A Woman's Place

Donna Woolfolk Cross's novel, Pope Joan, contains a compelling scene in chapter seven. Set in the ninth century, the book's subject, Joan, who has already been tutored and become an exceptional student by the age of thirteen, is excited to be in the awkward and unorthodox position of being the only female enrollee in the schola in Dorstadt (the book is a fictional portrayal of the legendary woman who became pope upon the death of Leo IV).

In contrast to many current novels, the author's theological and historical knowledge so far impress me, and I found particularly interesting the arguments she places in the mouths of Odo, the master of the schola, and Joan:
"As is well known"--Odo's voice assumed an authoritative ring, for now he was on familiar ground--"women are innately inferior to men."

"Why?" The word was out of Joan's mouth before she was even aware of having spoken.

Odo smiled, his thin lips drawing back unpleasantly. He had the look of the fox when it knows it has the rabbit cornered. "Your ignorance, child, is revealed in that question. For St. Paul himself has asserted this truth, that women are beneath men in conception, in place, and in will."

"In conception, in place, and in will?" Joan repeated.

"Yes." Odo spoke slowly and distinctly, as if addressing a half-wit. "In conception, because Adam was created first, and Eve afterward; in place, because Eve was created to serve Adam as companion and mate; in will, because Eve could not resist the Devil's temptation and ate of the apple."

Among the tables, heads nodded in agreement. The bishop's expression was grave....

Odo smirked. Joan felt an intense dislike for this man. For a moment she stood silently, tugging on her nose.

"Why," she said at last, "is woman inferior in conception? For though she was created second, she was made from Adam's side, while Adam was made from common clay."

There were several appreciative chuckles from the back of the hall.

"In place"--the words tumbled out as Joan's thoughts raced ahead and she reasoned her way through--"woman should be preferred to man, because Eve was created inside Paradise, but Adam was created outside."

There was another hum from the audience. The smile on Odo's face wavered.

Joan continued, too interested in the line of her argument to consider what she was doing. "As for will, woman should be considered superior to man"--this was bold, but there was no going back now--"for Eve ate of the apple for love of knowledge and learning, but Adam ate of it merely because she asked him."

There was shocked silence in the room.
Indeed. As there would be in many churches today. The first of Odo's arguments--based on creation order--continues to be a common interpretation of Paul's statement in 1 Timothy 2:13, apparently explaining why he was not allowing a woman to teach or have authority over men: "For Adam was formed first, then Eve." And Odo's third point is often seen as the meaning of Paul's next statement, "And Adam was not the one deceived; it was the woman who was deceived and became a sinner."

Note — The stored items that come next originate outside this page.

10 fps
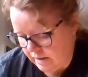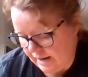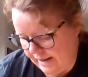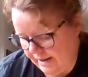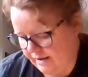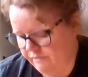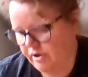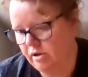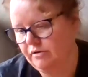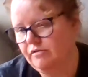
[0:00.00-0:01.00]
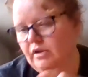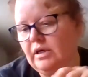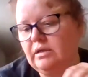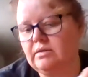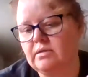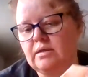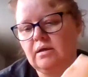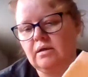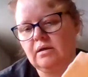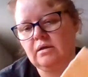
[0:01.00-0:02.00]
I have all of these
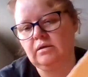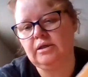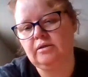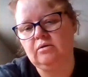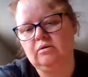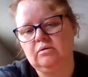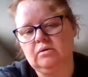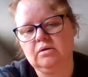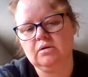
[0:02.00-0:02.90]
little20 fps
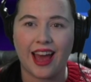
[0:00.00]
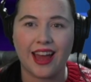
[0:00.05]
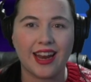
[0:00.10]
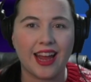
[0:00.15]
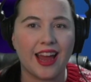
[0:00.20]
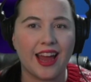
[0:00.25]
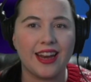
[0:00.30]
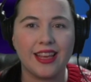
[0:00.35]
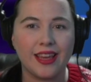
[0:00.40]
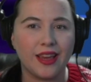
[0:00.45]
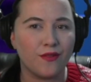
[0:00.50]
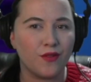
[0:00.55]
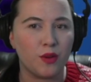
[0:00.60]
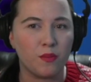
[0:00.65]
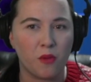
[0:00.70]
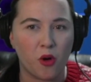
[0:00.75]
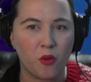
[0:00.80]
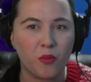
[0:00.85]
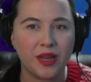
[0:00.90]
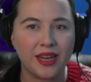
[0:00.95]
at any
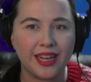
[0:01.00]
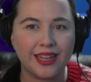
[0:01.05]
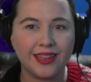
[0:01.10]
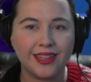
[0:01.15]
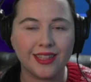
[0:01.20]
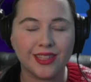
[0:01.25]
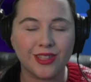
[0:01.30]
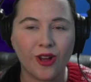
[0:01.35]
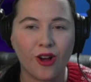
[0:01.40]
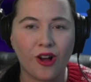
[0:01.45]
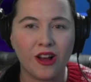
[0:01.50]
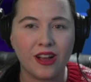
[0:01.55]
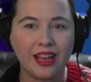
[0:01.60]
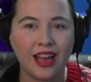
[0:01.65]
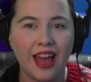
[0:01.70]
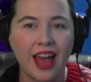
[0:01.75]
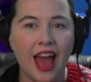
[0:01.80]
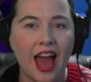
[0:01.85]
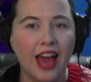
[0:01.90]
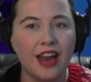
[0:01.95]
given moment in the song.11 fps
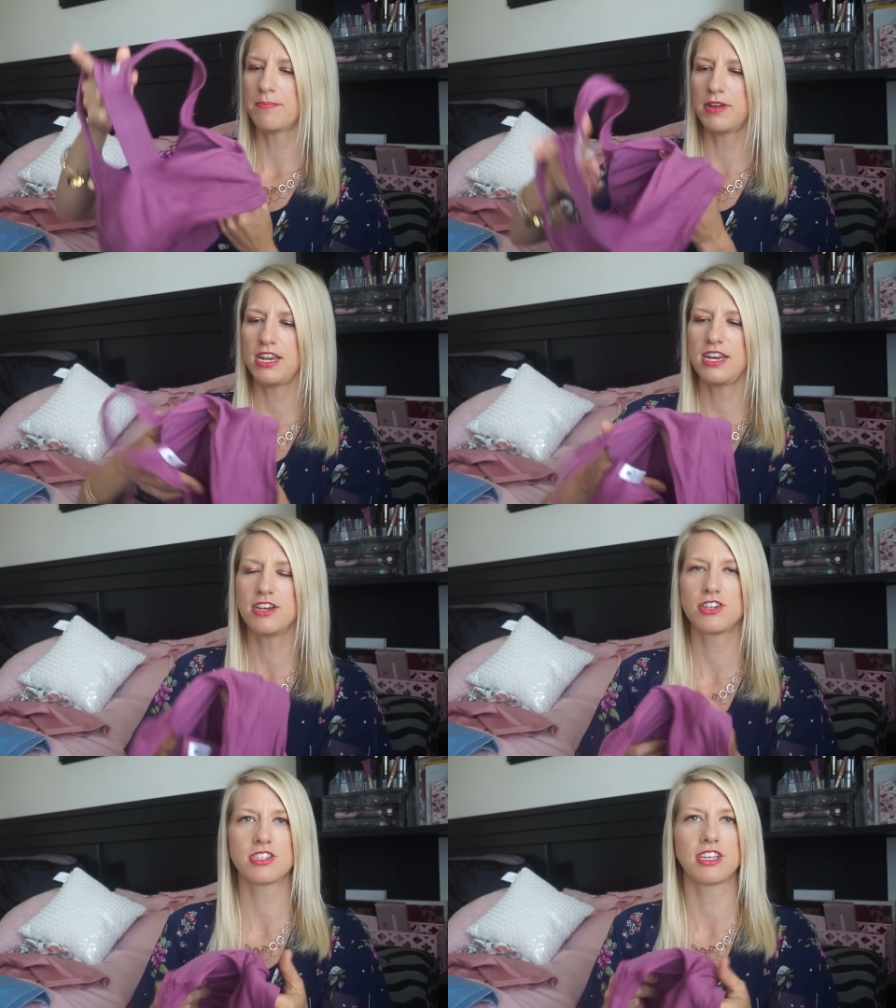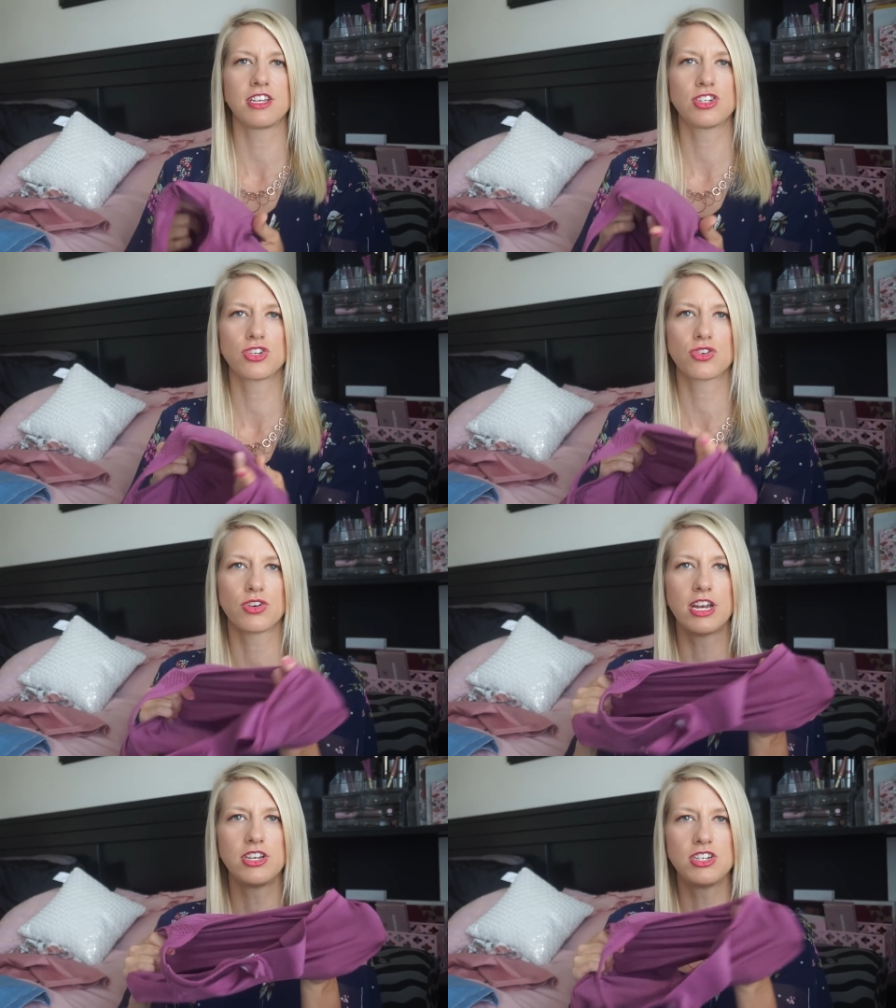but it is just like
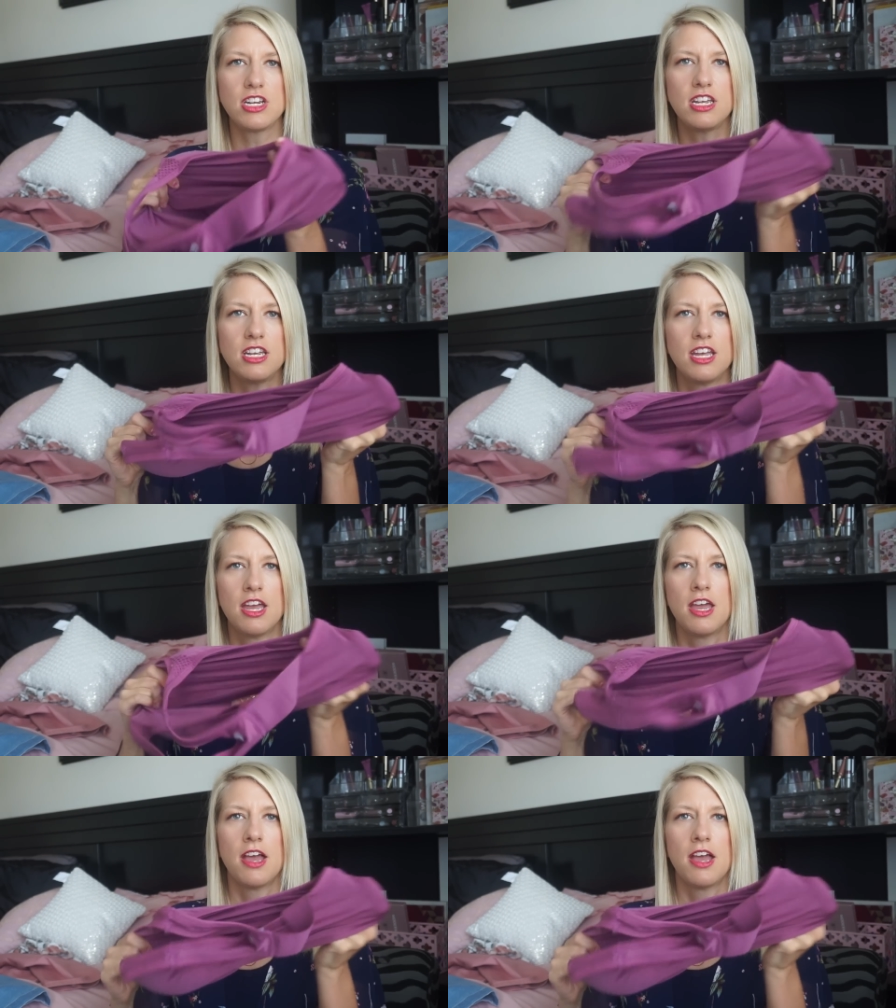stretchy,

However, as Stanley Grenz and Denise Muir Kjesbo (and others) point out, these are far from the only--and far from the most biblically and logically consistent--conclusions. While Paul might have meant that Adam's prior creation means that men are intrinsically superior to women, and the second statement means that men are morally more fit to resist temptation, it is also possible that he was building a timeline of sorts, to draw a parallel with the women in Ephesus, who (like most women in the Jewish and pagan world of that time) were relatively new to "book learning" and "training in righteousness" (2 Timothy 3:16). Paul, relying on Timothy's knowledge of the Word (2 Timothy 3:15), might have intended to refer to Eve's lack of preparedness for temptation, since "Adam was formed first, then Eve..." and Eve--having not received the command from God (because it was given to Adam before her creation; see Genesis 2:16-17)--seems to have been poorly "catechized," as the misquoting of the command in Genesis 3:2-3 might indicate. IF that was the intention of Paul's words to Timothy (and anyone familiar with the cultural and theological setting of Ephesus, where Timothy ministered, must at least grant that it is a possibility), then the Apostle's prohibition was against the spiritually immature, untutored women occupying a place of teaching authority....rather than a blanket prescription that all women=all silent=for all time (a prohibition that not even the strictest hierarchicalists enforce consistently).

In fact, I would have liked it better if Joan had responded to Odo's points a little differently. Perhaps like, "In conception? For if man, who was created after all things is the crowning glory of God's creation, surely woman--created after man--is even more so." And, "In place, because God pronounced everything in Creation 'good,' until he remarked that man was alone; so woman, as the divine correction of the only 'not good' God saw, must be the greater good in all Paradise." And, "In will, because while the woman did indeed succumb to temptation by words of the serpent, the Father of Lies, Adam was led astray by his wife, a newly-minted, amateur sinner."

Or something like that. In any case, it was an unexpected, and intriguing theological discussion well-executed. And, while I'm only 134 pages in at this point, it makes me look forward to the rest of the book even more.